满城佳话 第64章

作者:八月薇妮 标签: 爽文 甜文 古代言情

  白蕙跟金钗儿面面相觑,急忙把东厂抄检,齐王前来等等迅速说了一遍,又说太素不多时就回来了。

  “没、没事了吗?是真的?”听完这番话,大小姐呆呆怔怔,仿佛灵魂出窍,人在梦中。

  金钗儿也忍不住问:“大姐姐,这到底是怎么了?如果有什么事你可不能只憋在心里。”

  白蕙也连连点头:“到底出了何事?”

  钗儿这句话却惹得白晓泪洒当场,她有些悲愤地,终于忍不住道:“那王家……我是不会再回去了!”

  白蕙瞪大眼睛:“怎么了?难道……大姐夫又犯浑了?”

  “不是犯浑,是丧心病狂了,”白晓咬了咬牙,道:“先前听说东厂要来抄检侯府,他就疯了似的,说必定会牵连到王家,指着我骂了一通,又说太素……当日是如何仗势欺人蛮横打他的,他气哼哼的,最后说什么一不做二不休,索性先去东厂出首检举太素,他们王家、也能不受牵连……”

  白晓咬牙说着,泪流不停:“我吓坏了,拦着求他不要落井下石,反而给他打了一顿……我本来想一死了之,又不放心家里,心想既然要抄家,那我就回来,大家一块儿同死也罢了……没想到……竟这样!”她说到这里便捂着脸痛哭起来。

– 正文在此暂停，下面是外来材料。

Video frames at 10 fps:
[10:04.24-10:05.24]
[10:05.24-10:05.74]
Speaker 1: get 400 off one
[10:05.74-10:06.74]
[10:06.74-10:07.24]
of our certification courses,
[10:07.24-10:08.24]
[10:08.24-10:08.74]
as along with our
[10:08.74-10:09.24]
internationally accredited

  白蕙听完已经怒火中烧:“这是个什么混账东西!果然个小人,丧尽天良,狼心狗肺!看等大哥回来后不把他打死!”

  白晓哽咽道:“不必理会他,我出门之时他们家里已经发了狠话,说是我一旦走了就要写休书给我,我也实在心死,这样倒好,我是绝不会再回去了。”

  在白蕙义愤填膺的时候,金钗儿早把白晓脸上的伤,以及身上各处都悄悄飞快地看了一遍,又给她诊了脉,除了左手臂大概折了外,其他的侥幸并无大碍,但皮肉之苦却也不免。

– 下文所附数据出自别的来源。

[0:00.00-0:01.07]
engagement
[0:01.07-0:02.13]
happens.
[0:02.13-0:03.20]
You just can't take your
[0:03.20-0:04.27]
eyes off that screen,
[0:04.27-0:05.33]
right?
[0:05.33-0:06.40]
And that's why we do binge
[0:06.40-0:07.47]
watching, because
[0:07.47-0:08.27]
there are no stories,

  当下忙劝道:“大姐姐别哭了,身上的伤要紧,既然回来了就好好在家里休养,王家的事情,等白大哥回来后让他替你料理。”

  白晓含泪答应,又叮嘱道:“还是先不要告诉太素,他如今自然有正经事忙,不用为这些小事烦他。”

  让白蕙陪着白晓进门后,金钗儿想了想,这件事果然不必惊动白梼。

  她入内换了一套简易袍服,出门叫了四个家丁,两个小厮带路,便往王家而去。

  那王家因为白晓自个儿走了,王校尉乐得清静,他生恐白晓反悔,便趁热打铁写了休书,觉着有了这休书,自然跟白家就毫无关系了,以后白家该如何给抄家灭祖,自然不跟他相干。

  而且若东厂追问起来,他就把当初白梼在青楼里动手打自己一节都说出来作为佐证。

  之前因白梼那一顿威逼,弄的他不敢再肆意放浪形骸,如今已经休妻,自然不必在意那些。

  正在玩乐,谁知家丁飞奔而来,说是侯府的事乃虚惊一场,东厂的人早走了、而齐王殿下亲自驾临了云云。

  王校尉吃了一惊,猜不透这是个什么情形。但他极为狡诈无耻,当下笑道:“原来是这样,无事更好,回头再把那婆娘找回来就是了,只要劝几句她自然仍乖乖的……什么大不了的!”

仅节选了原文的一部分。